Num ponto qualquer da madrugada, quando os fantasmas se revelam e a exatidão se decompõe, acordou. Não havia nada. Só o suor que banhara seu corpo e o lençol. Mas a alma estava fria. Um gelo por dentro. No aparelho de TV em frente à cama ainda estava o bilhete, deixado ali dois dias atrás. Acariciou o espaço a seu lado e suspirou vazios. Todos os vazios de que se lembrava. Levantou-se e caminhou pelo apartamento em busca de um resto de vinho, uma lata de cerveja, uma gota de uísque. No armário da cozinha, apenas o Martíni, que não ousaria tomar. Seria como bebê-la. Prosseguiu sinestésico até a janela. Viu as luzes da cidade no bruxuleio do vento que sacudia as árvores. Soltou o trinco e abriu a folha de vidro. Deixou o ar gelado impregnar os seus poros. Estava nu. Uma nudez semântica.
Nunca vira São Paulo em tanto silêncio. Não havia um carro sequer cortanto a avenida, que pairava oito parágrafos abaixo. Ninguém caminhava pela calçada. Nenhum cão latindo, uivando, ganindo. Nada de gatas no cio. Até o vento era mudo. O farfalhar das folhas verdes não emitia um fonema para ferir o sossego. Nem sua respiração, nem seus batimentos cardíacos. Estava morto. Uma morte silenciosa, nua, vazia.
Fechou a janela e deu as costas para a cidade. Iria penetrá-la. Vestiu uma calça de moleton, uma camiseta e seu casaco de couro sintático, pegou algum dinheiro e saiu. Tomou o cuidado de não trancar a porta. Como um sinal, o elevador estava ali, parado, substantivo. Os ruídos mecânicos tocaram seus nervos e machucaram seus sentidos, como se fossem a materialização daquele mundo exterior, inútil para ele. Passou pelo porteiro sem saudação. Em sua casinhola uma minúscula TV coloria o escuro. Aguardou a liberação da fechadura e deu um passo para fora de si. Bateu o portão com força e permitiu que suas pernas fizessem o que sabiam fazer. Seguiu-as.
Encontrou um ser vivo logo depois de virar a rua. Um sujeito andarilho, sujo e roto, que pediu-lhe um cigarro. Apenas meneou a cabeça e não parou. Havia seis anos que deixara de fumar. Nessas horas um cigarro era sempre uma boa companhia: a sensação de estar vivo ao tragar sua própria morte. Voltaria a fumar. Ponto final.
Algumas quadras adiante encontrou um bar ainda aberto. Entrou. Meia dúzia de elementos parônimos vomitavam vocábulos muito aliterados. Não compreendia. Nada. Sentou-se ao balcão e pediu uma cerveja. Sorveu-a em goles rápidos e atropelados. Ergueu-se, pediu sua antiga marca de cigarros e uma caixa de fósforos. Abriu outra cerveja e foi à calçada. Sorriu ao descobrir que ainda sabia fumar como um profissional. Tragadas longas, e a fumaça saindo contínua, retilínea, poluindo o ar dos outros.
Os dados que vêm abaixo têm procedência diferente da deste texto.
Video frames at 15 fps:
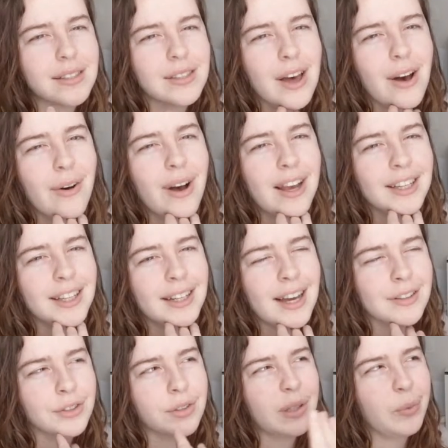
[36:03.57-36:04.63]
so I could
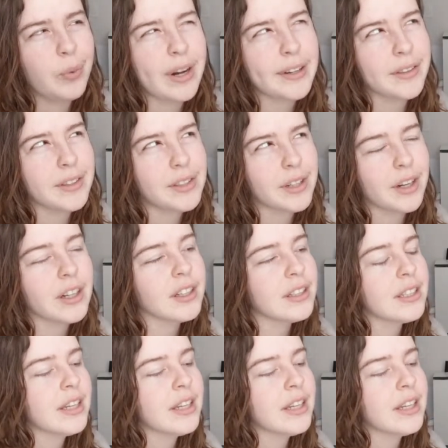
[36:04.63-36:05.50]
actually wear the skirt.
Agora que descera realmente ao mundo, pôde observar que a vida ali continuava. Os bêbados de sempre, os alcoólatras de sempre, as putas de sempre. Sim, bar sem putas não era bar. Uma senhora, vestida de oncinha, pediu um copo de cerveja. Ele, sem falar, esticou o braço e pegou um copo na pia, encheu-o e destinou-o à pobre mulher. Ela agradeceu e ficou por ali a solfejar certas orações indiretas. Ele a ignorou. Ela partiu para outro marmanjo. Bebeu sua cerveja tranquilamente, sem mais interrupções. Pediu a terceira, e decidiu que aquela seria a última. Só bebia além da conta em sua própria casa. Três cervejas eram seu limite. Não seria um sujeito indeterminado. Não no presente.
Bebeu até a última gota, pagou suas cervejas, o cigarro, e partiu. Não sabia bem para onde ia. Só parou no meio de uma avenida para apreciar uma dupla de dígrafos perseguindo pequenas vírgulas no meio do mato. Seria uma carnificina, pensou. Não quis ver o desfecho.
Caminhou mais uns dois ou três capítulos até chegar à ponte. Lá de cima podia ver os poucos automóveis cortando velozmente a rodovia. Ficou parado muitos minutos, até subir no travessão. Abriu os braços em T e atirou-se no vazio, silencioso e nu. Lá embaixo, margeando o rio, havia um belo jardim de letras.